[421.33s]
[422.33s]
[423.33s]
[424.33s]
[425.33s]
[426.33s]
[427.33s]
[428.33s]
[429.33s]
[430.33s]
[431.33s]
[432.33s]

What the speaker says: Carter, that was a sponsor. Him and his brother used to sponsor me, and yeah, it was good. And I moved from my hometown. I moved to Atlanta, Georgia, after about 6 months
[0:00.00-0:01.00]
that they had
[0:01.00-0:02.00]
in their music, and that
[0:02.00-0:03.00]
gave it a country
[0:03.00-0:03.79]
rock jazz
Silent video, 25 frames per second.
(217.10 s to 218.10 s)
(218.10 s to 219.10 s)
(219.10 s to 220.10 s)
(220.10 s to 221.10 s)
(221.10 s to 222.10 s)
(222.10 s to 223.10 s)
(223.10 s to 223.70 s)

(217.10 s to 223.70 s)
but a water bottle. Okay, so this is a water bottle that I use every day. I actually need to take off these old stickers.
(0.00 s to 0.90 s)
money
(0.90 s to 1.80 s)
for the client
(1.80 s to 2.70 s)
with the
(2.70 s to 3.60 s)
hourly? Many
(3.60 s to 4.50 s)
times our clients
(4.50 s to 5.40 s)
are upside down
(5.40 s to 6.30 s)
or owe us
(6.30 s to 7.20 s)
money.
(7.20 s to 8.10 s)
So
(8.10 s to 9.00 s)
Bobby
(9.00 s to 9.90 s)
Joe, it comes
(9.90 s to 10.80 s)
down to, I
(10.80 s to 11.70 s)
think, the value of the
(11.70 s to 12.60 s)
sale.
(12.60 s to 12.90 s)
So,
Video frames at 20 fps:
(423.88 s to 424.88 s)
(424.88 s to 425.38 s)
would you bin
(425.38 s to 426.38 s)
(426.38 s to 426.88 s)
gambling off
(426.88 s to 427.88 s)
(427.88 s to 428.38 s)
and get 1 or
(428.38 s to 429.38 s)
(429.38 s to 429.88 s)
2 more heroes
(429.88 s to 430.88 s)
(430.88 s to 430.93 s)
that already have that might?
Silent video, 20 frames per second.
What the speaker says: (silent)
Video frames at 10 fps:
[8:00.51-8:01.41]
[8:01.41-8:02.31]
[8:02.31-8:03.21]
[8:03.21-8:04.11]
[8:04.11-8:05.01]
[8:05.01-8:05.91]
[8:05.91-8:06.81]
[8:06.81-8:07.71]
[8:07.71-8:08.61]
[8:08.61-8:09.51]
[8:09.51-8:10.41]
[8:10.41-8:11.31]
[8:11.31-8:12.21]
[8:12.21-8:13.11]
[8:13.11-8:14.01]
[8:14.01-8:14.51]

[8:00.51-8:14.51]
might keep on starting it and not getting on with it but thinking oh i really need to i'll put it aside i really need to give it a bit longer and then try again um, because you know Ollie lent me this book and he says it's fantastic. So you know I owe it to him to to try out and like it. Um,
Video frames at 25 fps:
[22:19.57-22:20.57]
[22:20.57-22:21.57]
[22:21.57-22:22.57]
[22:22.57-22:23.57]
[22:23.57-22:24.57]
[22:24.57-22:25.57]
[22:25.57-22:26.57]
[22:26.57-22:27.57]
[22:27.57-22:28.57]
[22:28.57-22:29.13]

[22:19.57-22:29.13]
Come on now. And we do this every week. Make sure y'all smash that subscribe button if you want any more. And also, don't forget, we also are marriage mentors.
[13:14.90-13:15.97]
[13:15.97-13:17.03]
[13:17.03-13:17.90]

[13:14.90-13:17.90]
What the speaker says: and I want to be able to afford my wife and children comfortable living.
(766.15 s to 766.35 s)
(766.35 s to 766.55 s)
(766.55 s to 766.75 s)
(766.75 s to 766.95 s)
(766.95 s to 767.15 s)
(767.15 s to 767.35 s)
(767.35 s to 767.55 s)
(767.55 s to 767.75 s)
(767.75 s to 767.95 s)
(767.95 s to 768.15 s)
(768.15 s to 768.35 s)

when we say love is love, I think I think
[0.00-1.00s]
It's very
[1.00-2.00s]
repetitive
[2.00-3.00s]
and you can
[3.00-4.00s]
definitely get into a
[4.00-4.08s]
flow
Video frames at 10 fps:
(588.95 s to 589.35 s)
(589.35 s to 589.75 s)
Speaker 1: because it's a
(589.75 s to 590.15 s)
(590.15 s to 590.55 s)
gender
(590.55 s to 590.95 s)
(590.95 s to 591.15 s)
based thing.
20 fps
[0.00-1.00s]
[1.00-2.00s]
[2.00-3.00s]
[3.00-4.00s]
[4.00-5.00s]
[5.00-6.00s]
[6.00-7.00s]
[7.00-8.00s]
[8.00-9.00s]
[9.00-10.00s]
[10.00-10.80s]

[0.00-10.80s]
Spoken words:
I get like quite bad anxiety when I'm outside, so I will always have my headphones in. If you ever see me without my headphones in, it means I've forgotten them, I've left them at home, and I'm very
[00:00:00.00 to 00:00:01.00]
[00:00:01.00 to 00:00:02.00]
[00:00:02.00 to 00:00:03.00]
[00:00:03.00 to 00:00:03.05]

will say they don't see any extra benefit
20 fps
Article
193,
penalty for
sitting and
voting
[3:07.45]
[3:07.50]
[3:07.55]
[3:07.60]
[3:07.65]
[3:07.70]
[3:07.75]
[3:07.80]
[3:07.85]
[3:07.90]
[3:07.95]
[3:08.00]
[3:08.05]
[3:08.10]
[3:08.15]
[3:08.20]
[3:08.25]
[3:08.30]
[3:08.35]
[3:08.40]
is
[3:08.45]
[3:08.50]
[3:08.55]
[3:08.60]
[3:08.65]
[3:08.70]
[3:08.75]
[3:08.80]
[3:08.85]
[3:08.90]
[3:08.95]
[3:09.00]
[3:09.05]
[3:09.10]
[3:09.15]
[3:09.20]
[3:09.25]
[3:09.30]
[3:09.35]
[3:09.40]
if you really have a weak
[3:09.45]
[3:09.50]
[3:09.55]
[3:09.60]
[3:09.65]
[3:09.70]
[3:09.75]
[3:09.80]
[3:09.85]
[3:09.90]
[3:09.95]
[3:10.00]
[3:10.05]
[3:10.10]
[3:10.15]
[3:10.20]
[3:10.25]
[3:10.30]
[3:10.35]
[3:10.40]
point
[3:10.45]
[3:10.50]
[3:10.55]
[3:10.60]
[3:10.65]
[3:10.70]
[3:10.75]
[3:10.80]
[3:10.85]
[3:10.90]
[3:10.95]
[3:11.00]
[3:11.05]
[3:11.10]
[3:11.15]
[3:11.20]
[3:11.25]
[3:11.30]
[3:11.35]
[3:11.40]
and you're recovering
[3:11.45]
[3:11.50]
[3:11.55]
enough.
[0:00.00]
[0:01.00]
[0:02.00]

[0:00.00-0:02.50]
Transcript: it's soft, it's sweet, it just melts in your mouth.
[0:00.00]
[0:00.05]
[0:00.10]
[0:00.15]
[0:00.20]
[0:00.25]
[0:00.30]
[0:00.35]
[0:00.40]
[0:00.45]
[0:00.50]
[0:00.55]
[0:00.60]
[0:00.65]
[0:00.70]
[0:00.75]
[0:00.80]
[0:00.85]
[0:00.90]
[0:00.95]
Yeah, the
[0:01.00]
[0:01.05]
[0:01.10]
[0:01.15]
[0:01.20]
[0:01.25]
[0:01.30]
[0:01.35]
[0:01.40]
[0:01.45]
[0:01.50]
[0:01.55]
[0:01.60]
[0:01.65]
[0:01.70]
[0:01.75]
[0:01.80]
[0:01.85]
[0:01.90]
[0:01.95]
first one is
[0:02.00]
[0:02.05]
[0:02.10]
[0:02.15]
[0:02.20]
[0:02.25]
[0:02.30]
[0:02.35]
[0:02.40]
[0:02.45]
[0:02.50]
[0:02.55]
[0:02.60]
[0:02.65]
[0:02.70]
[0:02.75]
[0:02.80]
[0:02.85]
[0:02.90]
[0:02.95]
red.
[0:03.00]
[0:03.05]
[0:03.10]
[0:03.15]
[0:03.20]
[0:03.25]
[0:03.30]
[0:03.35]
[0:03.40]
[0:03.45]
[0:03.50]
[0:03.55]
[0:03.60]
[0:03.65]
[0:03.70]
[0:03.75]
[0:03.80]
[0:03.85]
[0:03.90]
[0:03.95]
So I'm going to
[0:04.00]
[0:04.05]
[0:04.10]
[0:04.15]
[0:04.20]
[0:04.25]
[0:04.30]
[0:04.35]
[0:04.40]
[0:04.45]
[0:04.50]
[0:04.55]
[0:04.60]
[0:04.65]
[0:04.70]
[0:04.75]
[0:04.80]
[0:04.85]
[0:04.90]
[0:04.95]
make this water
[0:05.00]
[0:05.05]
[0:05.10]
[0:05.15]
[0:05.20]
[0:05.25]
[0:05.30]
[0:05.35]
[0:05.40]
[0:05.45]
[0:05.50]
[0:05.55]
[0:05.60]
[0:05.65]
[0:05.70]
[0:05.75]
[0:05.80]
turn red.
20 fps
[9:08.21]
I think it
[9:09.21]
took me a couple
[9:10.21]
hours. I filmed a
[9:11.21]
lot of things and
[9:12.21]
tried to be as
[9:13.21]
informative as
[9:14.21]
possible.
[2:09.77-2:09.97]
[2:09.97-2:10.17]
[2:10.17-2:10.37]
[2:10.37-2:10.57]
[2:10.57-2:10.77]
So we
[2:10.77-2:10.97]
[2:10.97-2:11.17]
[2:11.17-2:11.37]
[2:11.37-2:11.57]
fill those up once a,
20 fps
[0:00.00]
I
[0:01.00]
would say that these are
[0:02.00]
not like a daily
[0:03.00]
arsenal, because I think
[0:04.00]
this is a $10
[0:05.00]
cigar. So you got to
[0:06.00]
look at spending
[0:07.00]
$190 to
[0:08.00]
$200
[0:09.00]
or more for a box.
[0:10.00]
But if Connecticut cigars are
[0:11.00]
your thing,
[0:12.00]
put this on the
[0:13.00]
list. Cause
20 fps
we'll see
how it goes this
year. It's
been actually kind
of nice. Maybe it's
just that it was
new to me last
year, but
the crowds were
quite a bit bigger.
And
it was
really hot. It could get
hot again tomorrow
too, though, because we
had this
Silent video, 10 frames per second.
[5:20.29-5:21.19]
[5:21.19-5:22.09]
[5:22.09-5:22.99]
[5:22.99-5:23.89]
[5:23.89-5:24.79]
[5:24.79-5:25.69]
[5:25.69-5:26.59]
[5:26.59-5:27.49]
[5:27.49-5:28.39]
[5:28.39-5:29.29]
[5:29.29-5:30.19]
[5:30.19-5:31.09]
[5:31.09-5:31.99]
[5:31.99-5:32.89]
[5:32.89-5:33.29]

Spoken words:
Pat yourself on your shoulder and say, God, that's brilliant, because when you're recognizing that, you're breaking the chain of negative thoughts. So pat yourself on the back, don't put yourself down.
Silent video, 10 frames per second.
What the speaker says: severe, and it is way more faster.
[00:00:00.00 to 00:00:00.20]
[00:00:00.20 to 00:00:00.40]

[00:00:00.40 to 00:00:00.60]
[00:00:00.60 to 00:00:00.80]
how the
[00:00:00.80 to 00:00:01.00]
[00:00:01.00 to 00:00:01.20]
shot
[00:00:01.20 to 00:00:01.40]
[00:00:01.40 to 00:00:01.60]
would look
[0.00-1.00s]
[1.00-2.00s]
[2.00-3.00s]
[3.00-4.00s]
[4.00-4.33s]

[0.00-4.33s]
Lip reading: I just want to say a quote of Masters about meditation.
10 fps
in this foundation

+===+

▶ [WHAT IS REQUIRED] Your task is to collect every line above that contains the word "second".

▶ [OUTPUT FOR THIS EXERCISE]
Silent video, 25 frames per second.
Silent video, 20 frames per second.
Silent video, 10 frames per second.
Silent video, 10 frames per second.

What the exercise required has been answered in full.